### [WORK INSTRUCTIONS]
For this exercise, restate every line below word for word and drop the images.

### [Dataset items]
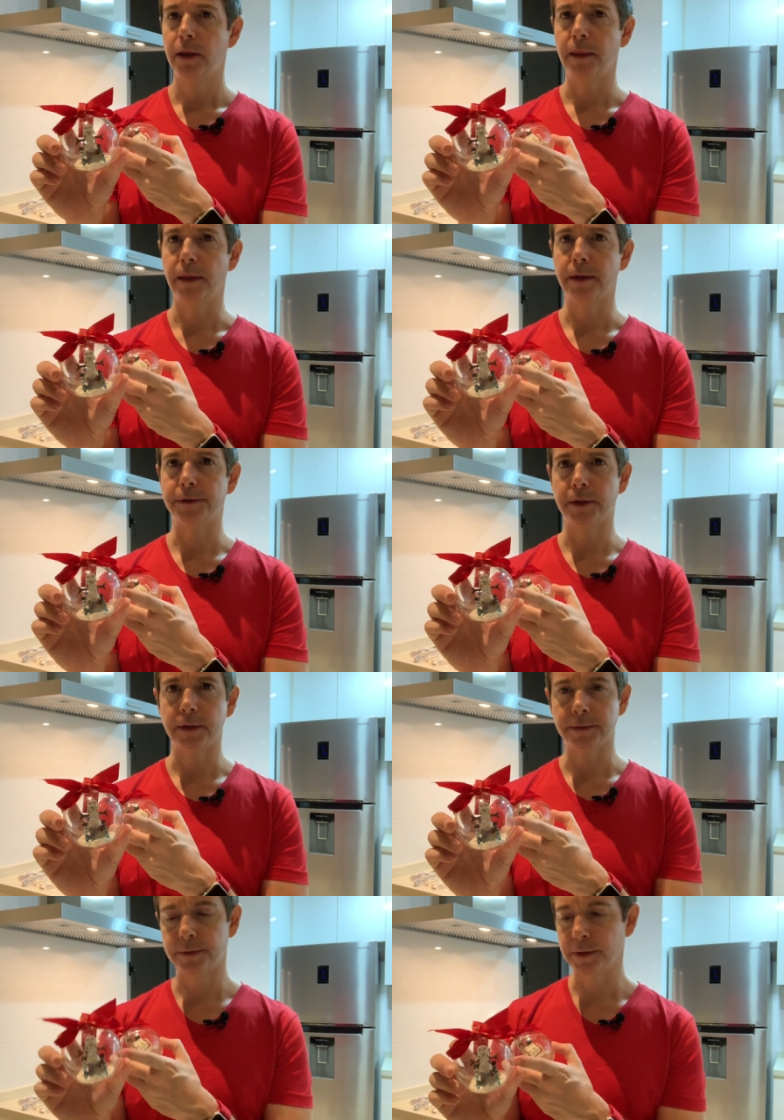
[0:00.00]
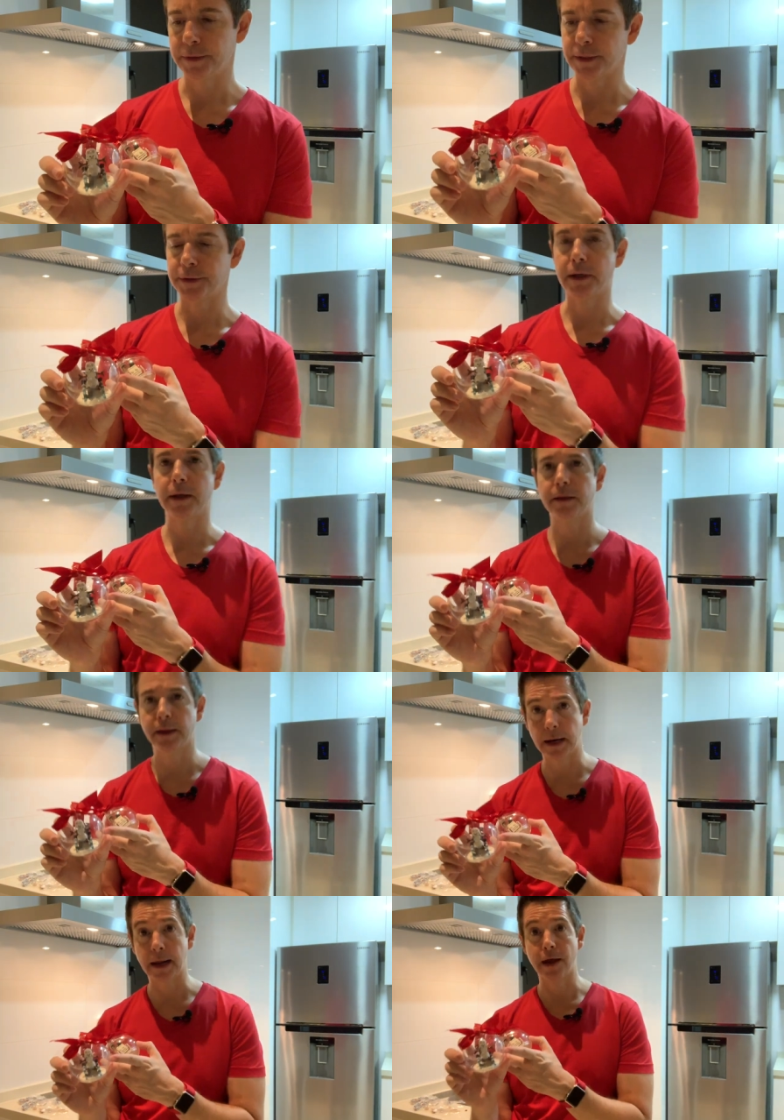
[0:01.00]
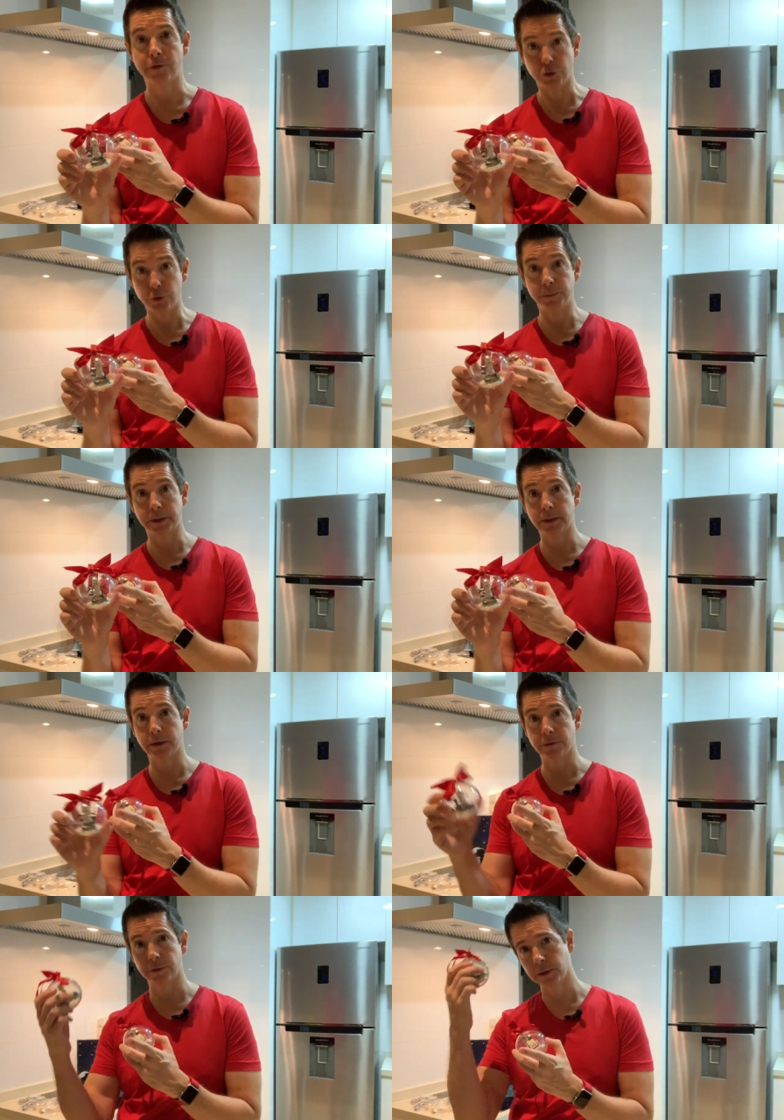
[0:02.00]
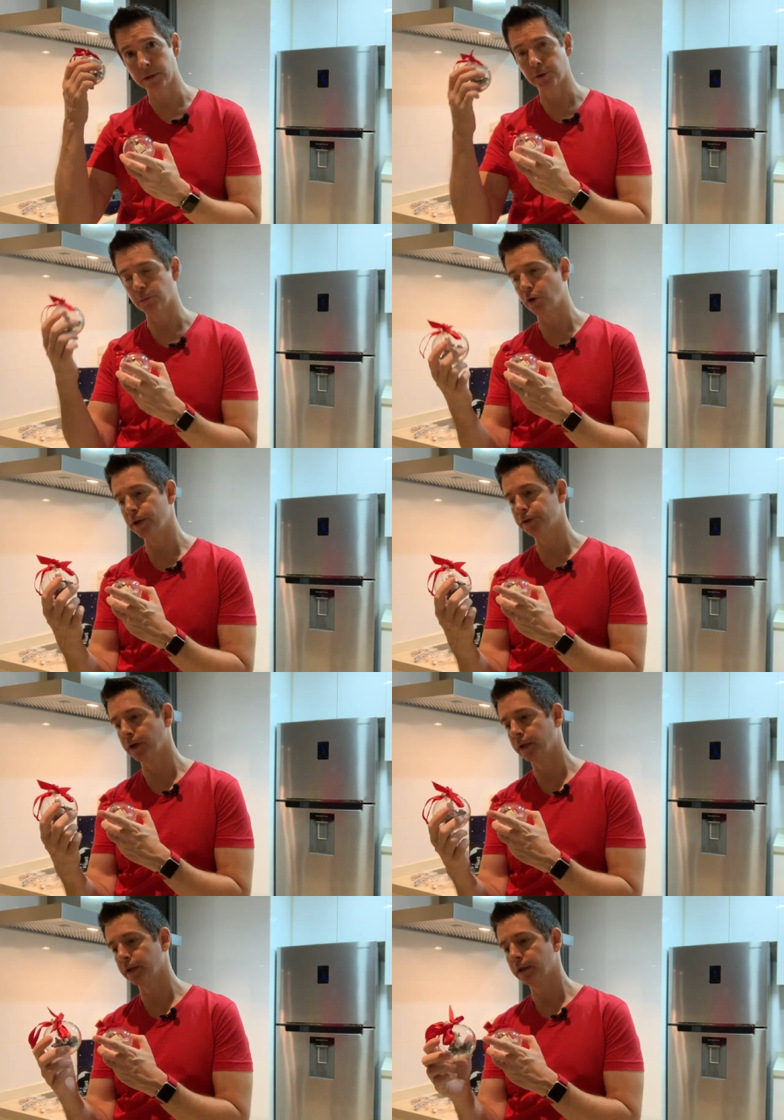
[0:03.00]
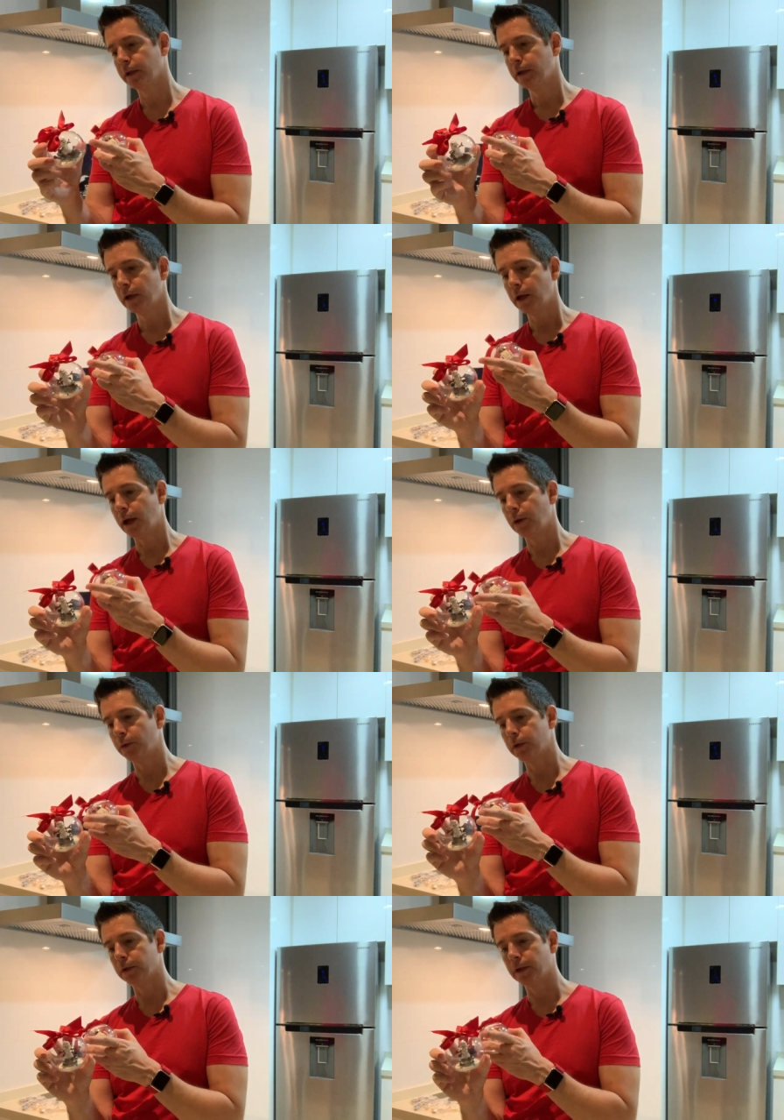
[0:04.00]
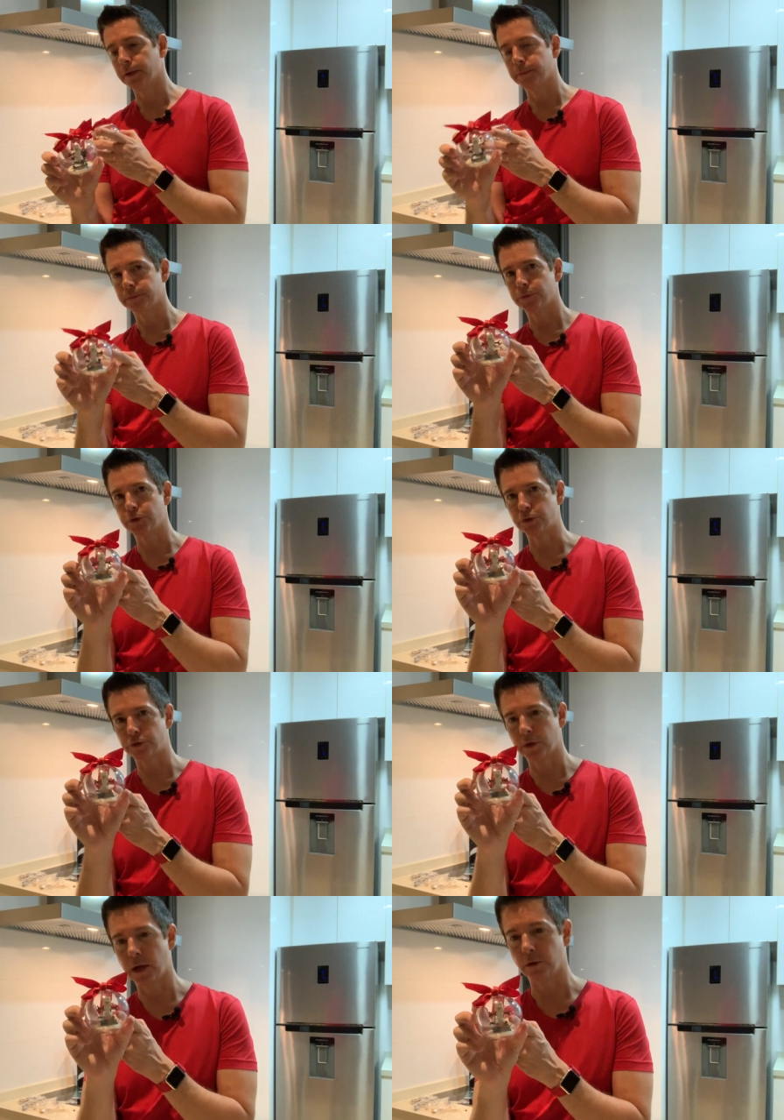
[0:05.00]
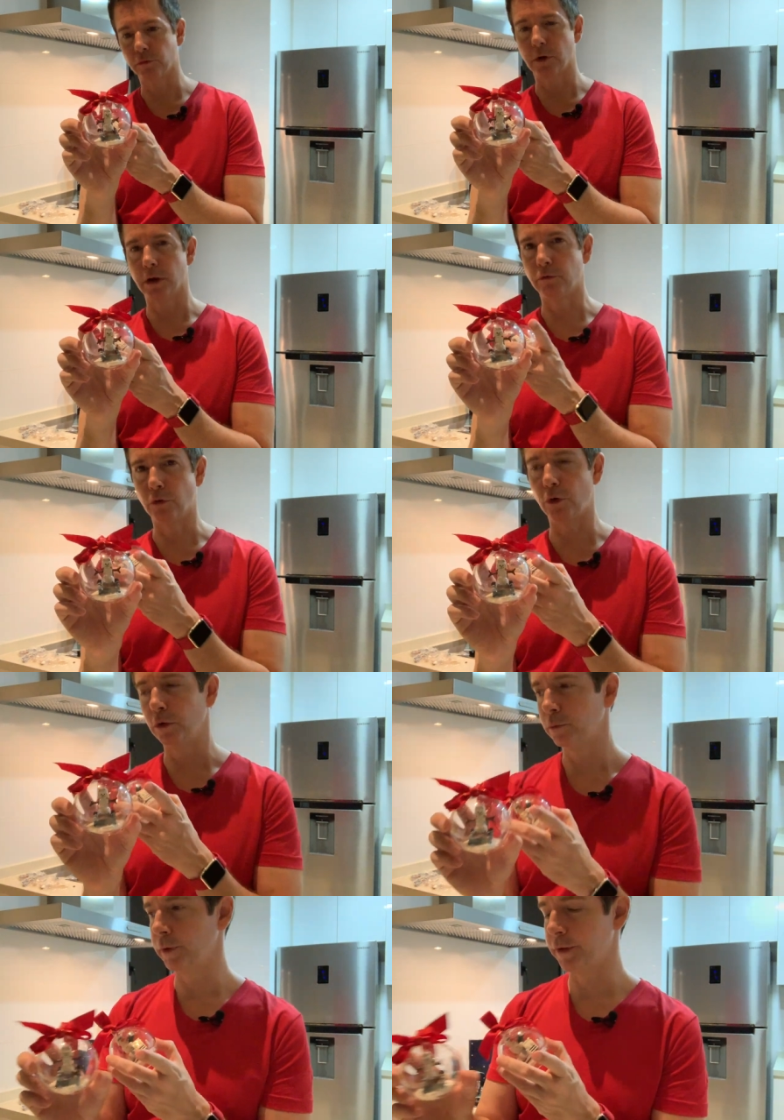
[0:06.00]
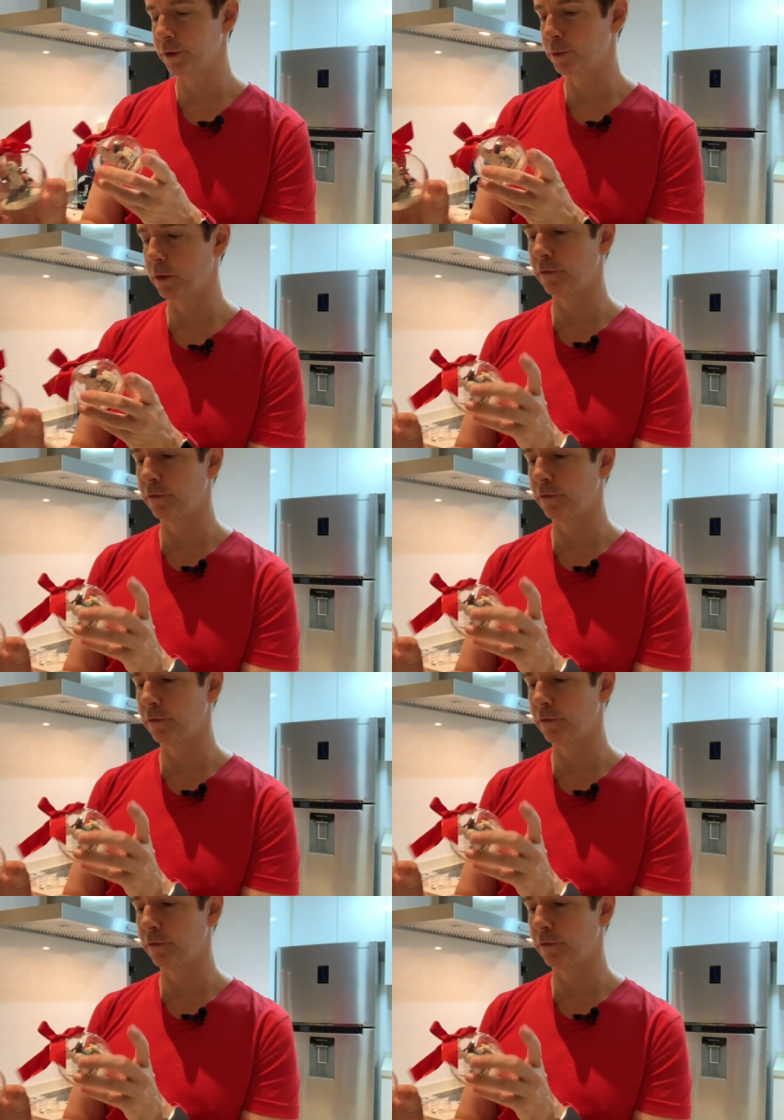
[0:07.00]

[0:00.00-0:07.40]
that, uh, that doesn't that I have a duplicate of the the print on it, I will um, just I'll I'll roll with this one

### [EXERCISE RESULT]
[0:00.00]
[0:01.00]
[0:02.00]
[0:03.00]
[0:04.00]
[0:05.00]
[0:06.00]
[0:07.00]

[0:00.00-0:07.40]
that, uh, that doesn't that I have a duplicate of the the print on it, I will um, just I'll I'll roll with this one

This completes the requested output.